No picture belongs in the copy. Repeat each line below exactly.

——————————

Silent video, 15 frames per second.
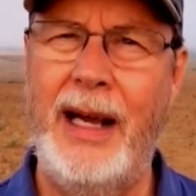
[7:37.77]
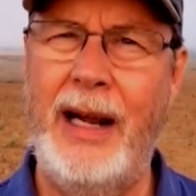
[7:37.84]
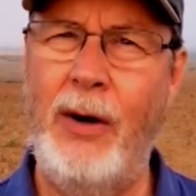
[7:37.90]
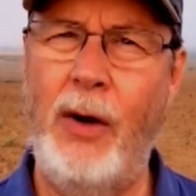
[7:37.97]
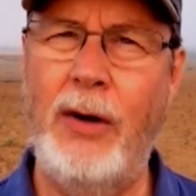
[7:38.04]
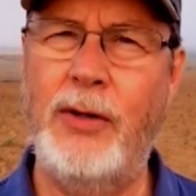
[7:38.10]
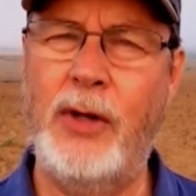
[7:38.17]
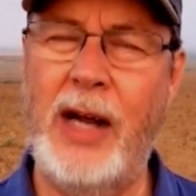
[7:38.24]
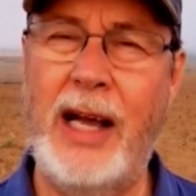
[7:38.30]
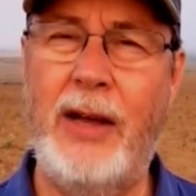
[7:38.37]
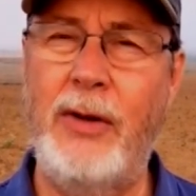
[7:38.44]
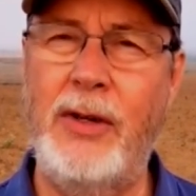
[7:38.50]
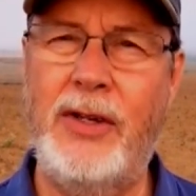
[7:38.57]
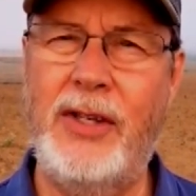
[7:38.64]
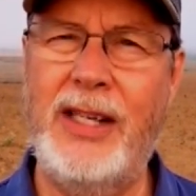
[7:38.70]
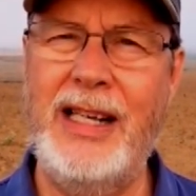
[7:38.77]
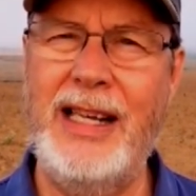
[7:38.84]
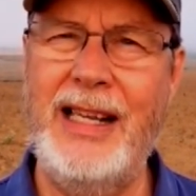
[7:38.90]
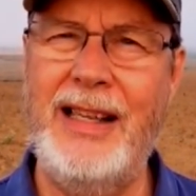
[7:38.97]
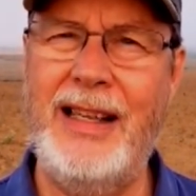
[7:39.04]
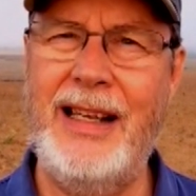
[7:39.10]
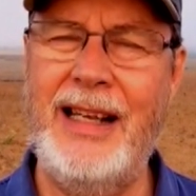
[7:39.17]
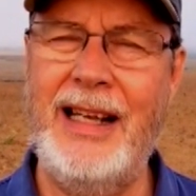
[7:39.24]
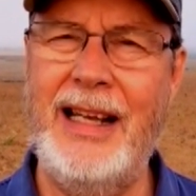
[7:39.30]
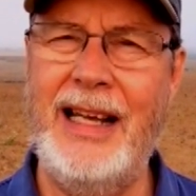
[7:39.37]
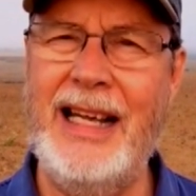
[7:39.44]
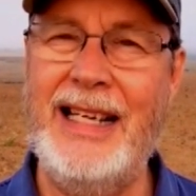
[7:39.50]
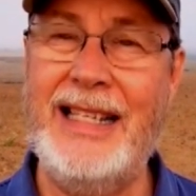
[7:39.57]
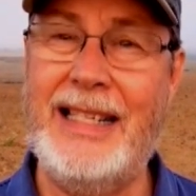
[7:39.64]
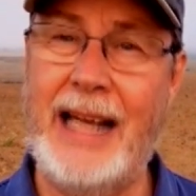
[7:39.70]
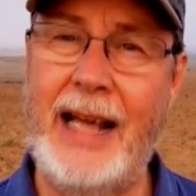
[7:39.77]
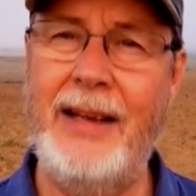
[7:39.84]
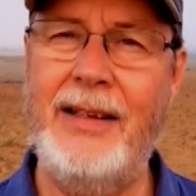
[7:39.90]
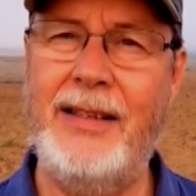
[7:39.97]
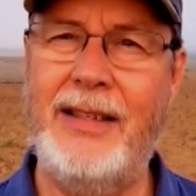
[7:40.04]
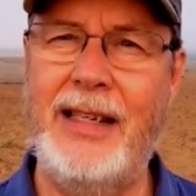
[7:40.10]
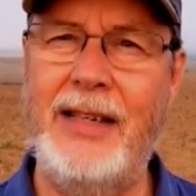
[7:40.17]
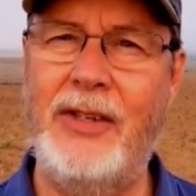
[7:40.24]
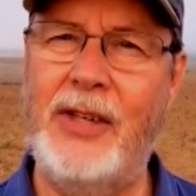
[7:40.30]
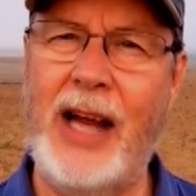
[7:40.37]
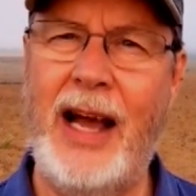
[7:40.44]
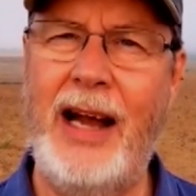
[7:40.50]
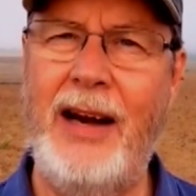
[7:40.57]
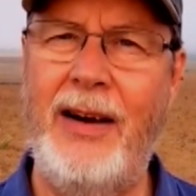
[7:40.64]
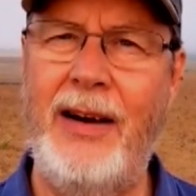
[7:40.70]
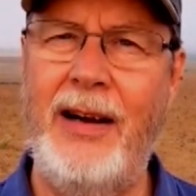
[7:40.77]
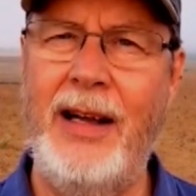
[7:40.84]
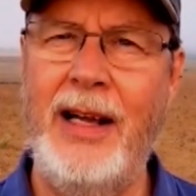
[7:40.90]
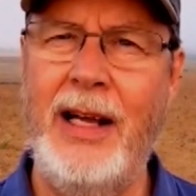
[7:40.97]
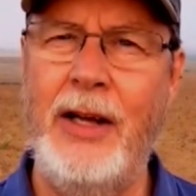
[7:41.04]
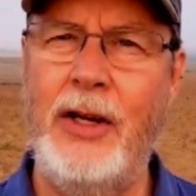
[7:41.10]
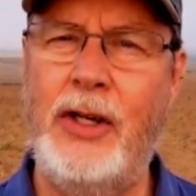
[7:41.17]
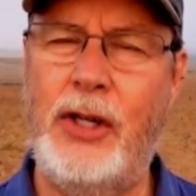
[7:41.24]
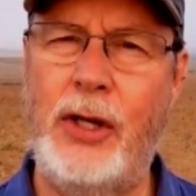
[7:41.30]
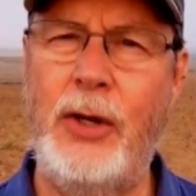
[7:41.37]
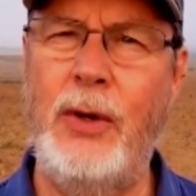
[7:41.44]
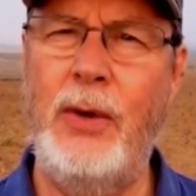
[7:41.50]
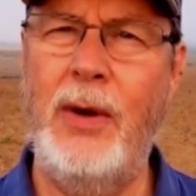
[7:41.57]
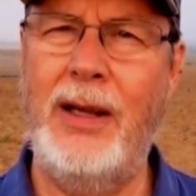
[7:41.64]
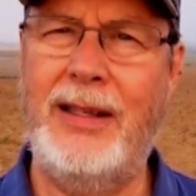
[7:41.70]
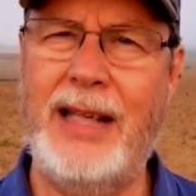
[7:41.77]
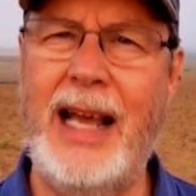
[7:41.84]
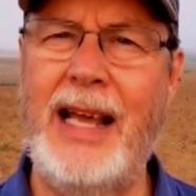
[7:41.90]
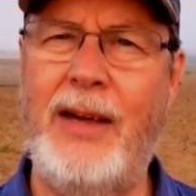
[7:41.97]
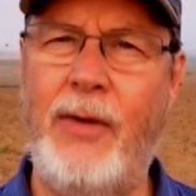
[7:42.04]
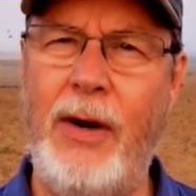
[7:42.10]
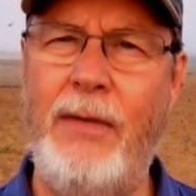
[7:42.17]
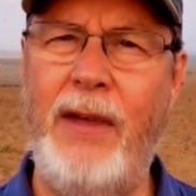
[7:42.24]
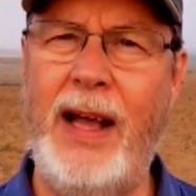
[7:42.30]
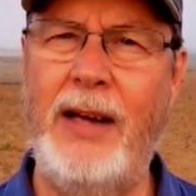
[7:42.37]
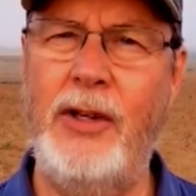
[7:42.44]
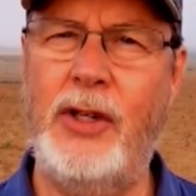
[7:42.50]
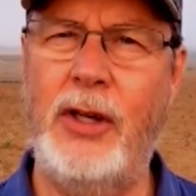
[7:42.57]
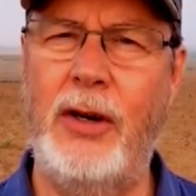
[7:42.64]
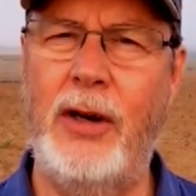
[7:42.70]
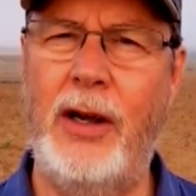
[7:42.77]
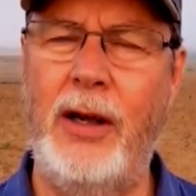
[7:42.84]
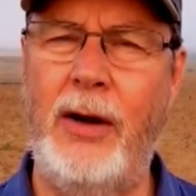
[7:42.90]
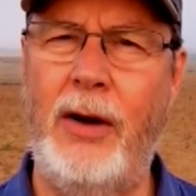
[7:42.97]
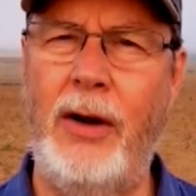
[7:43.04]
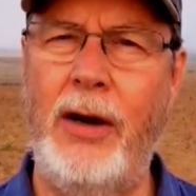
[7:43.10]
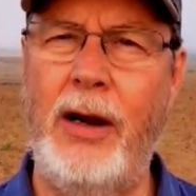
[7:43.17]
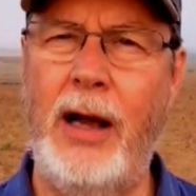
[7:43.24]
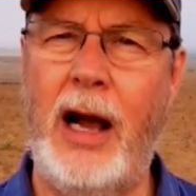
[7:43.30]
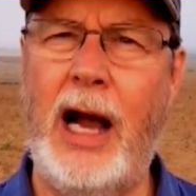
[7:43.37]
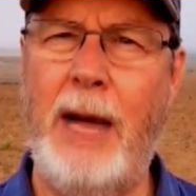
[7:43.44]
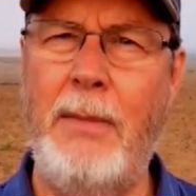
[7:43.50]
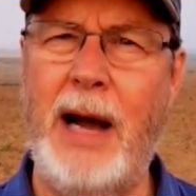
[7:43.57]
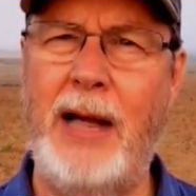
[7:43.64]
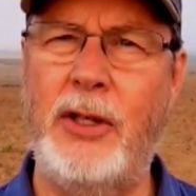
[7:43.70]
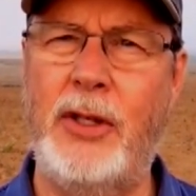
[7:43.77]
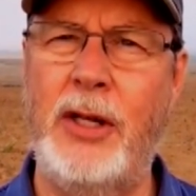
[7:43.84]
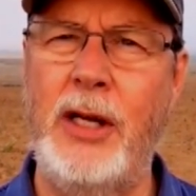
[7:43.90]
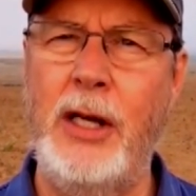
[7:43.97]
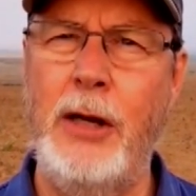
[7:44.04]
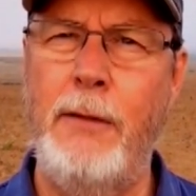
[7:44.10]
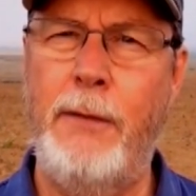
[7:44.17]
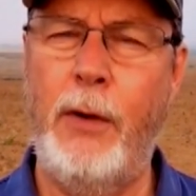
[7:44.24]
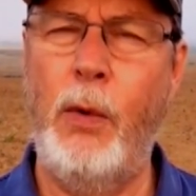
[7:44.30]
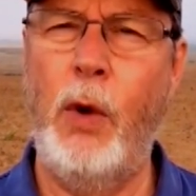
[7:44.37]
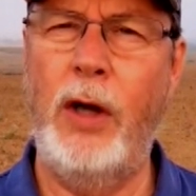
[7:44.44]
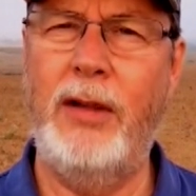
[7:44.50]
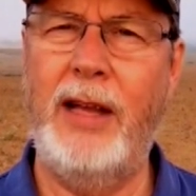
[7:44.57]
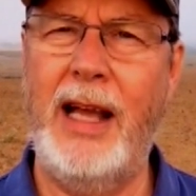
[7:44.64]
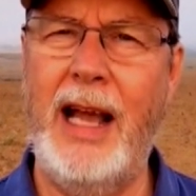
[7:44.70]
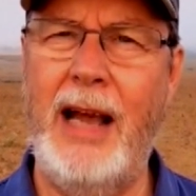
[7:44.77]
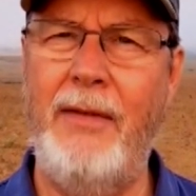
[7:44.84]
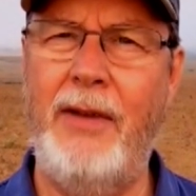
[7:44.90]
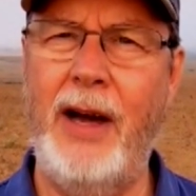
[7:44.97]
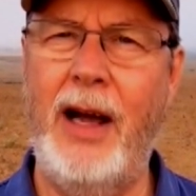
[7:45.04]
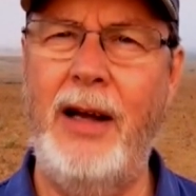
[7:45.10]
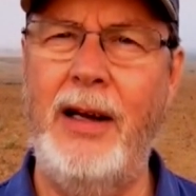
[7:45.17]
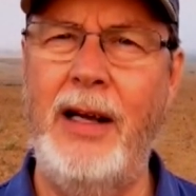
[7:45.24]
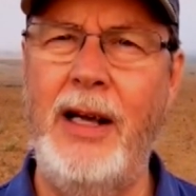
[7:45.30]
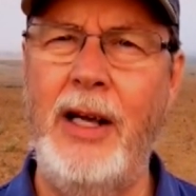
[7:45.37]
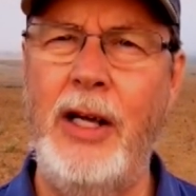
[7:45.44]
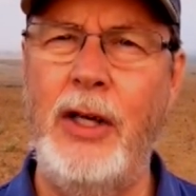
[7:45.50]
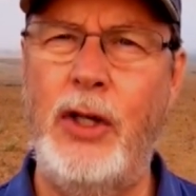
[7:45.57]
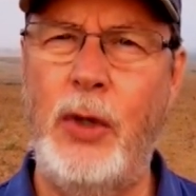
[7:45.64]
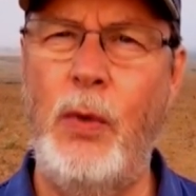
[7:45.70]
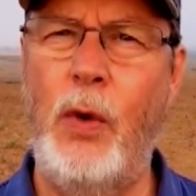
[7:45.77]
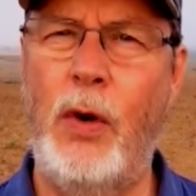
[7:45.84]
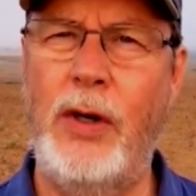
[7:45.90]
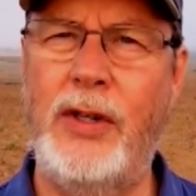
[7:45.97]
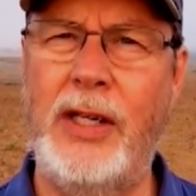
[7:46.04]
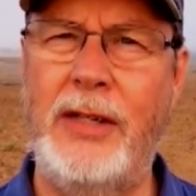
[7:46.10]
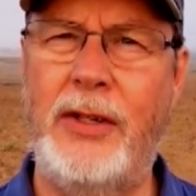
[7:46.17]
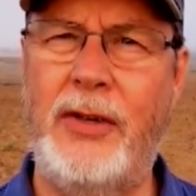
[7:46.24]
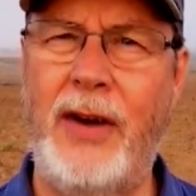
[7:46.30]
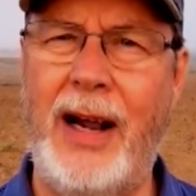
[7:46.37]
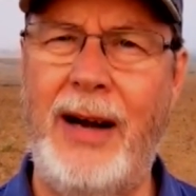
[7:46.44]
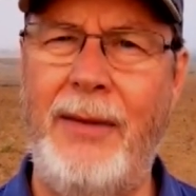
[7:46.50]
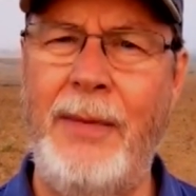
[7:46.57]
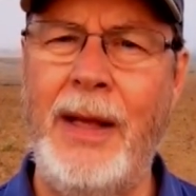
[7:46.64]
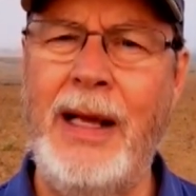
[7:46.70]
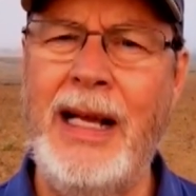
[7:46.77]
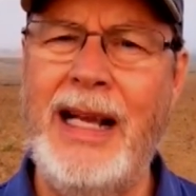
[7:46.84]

And also, I could see the intense desire to take revenge on, on uh, Hamas for what they have done towards Israel.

——————————

## Result of this exercise
Silent video, 15 frames per second.
[7:37.77]
[7:37.84]
[7:37.90]
[7:37.97]
[7:38.04]
[7:38.10]
[7:38.17]
[7:38.24]
[7:38.30]
[7:38.37]
[7:38.44]
[7:38.50]
[7:38.57]
[7:38.64]
[7:38.70]
[7:38.77]
[7:38.84]
[7:38.90]
[7:38.97]
[7:39.04]
[7:39.10]
[7:39.17]
[7:39.24]
[7:39.30]
[7:39.37]
[7:39.44]
[7:39.50]
[7:39.57]
[7:39.64]
[7:39.70]
[7:39.77]
[7:39.84]
[7:39.90]
[7:39.97]
[7:40.04]
[7:40.10]
[7:40.17]
[7:40.24]
[7:40.30]
[7:40.37]
[7:40.44]
[7:40.50]
[7:40.57]
[7:40.64]
[7:40.70]
[7:40.77]
[7:40.84]
[7:40.90]
[7:40.97]
[7:41.04]
[7:41.10]
[7:41.17]
[7:41.24]
[7:41.30]
[7:41.37]
[7:41.44]
[7:41.50]
[7:41.57]
[7:41.64]
[7:41.70]
[7:41.77]
[7:41.84]
[7:41.90]
[7:41.97]
[7:42.04]
[7:42.10]
[7:42.17]
[7:42.24]
[7:42.30]
[7:42.37]
[7:42.44]
[7:42.50]
[7:42.57]
[7:42.64]
[7:42.70]
[7:42.77]
[7:42.84]
[7:42.90]
[7:42.97]
[7:43.04]
[7:43.10]
[7:43.17]
[7:43.24]
[7:43.30]
[7:43.37]
[7:43.44]
[7:43.50]
[7:43.57]
[7:43.64]
[7:43.70]
[7:43.77]
[7:43.84]
[7:43.90]
[7:43.97]
[7:44.04]
[7:44.10]
[7:44.17]
[7:44.24]
[7:44.30]
[7:44.37]
[7:44.44]
[7:44.50]
[7:44.57]
[7:44.64]
[7:44.70]
[7:44.77]
[7:44.84]
[7:44.90]
[7:44.97]
[7:45.04]
[7:45.10]
[7:45.17]
[7:45.24]
[7:45.30]
[7:45.37]
[7:45.44]
[7:45.50]
[7:45.57]
[7:45.64]
[7:45.70]
[7:45.77]
[7:45.84]
[7:45.90]
[7:45.97]
[7:46.04]
[7:46.10]
[7:46.17]
[7:46.24]
[7:46.30]
[7:46.37]
[7:46.44]
[7:46.50]
[7:46.57]
[7:46.64]
[7:46.70]
[7:46.77]
[7:46.84]

And also, I could see the intense desire to take revenge on, on uh, Hamas for what they have done towards Israel.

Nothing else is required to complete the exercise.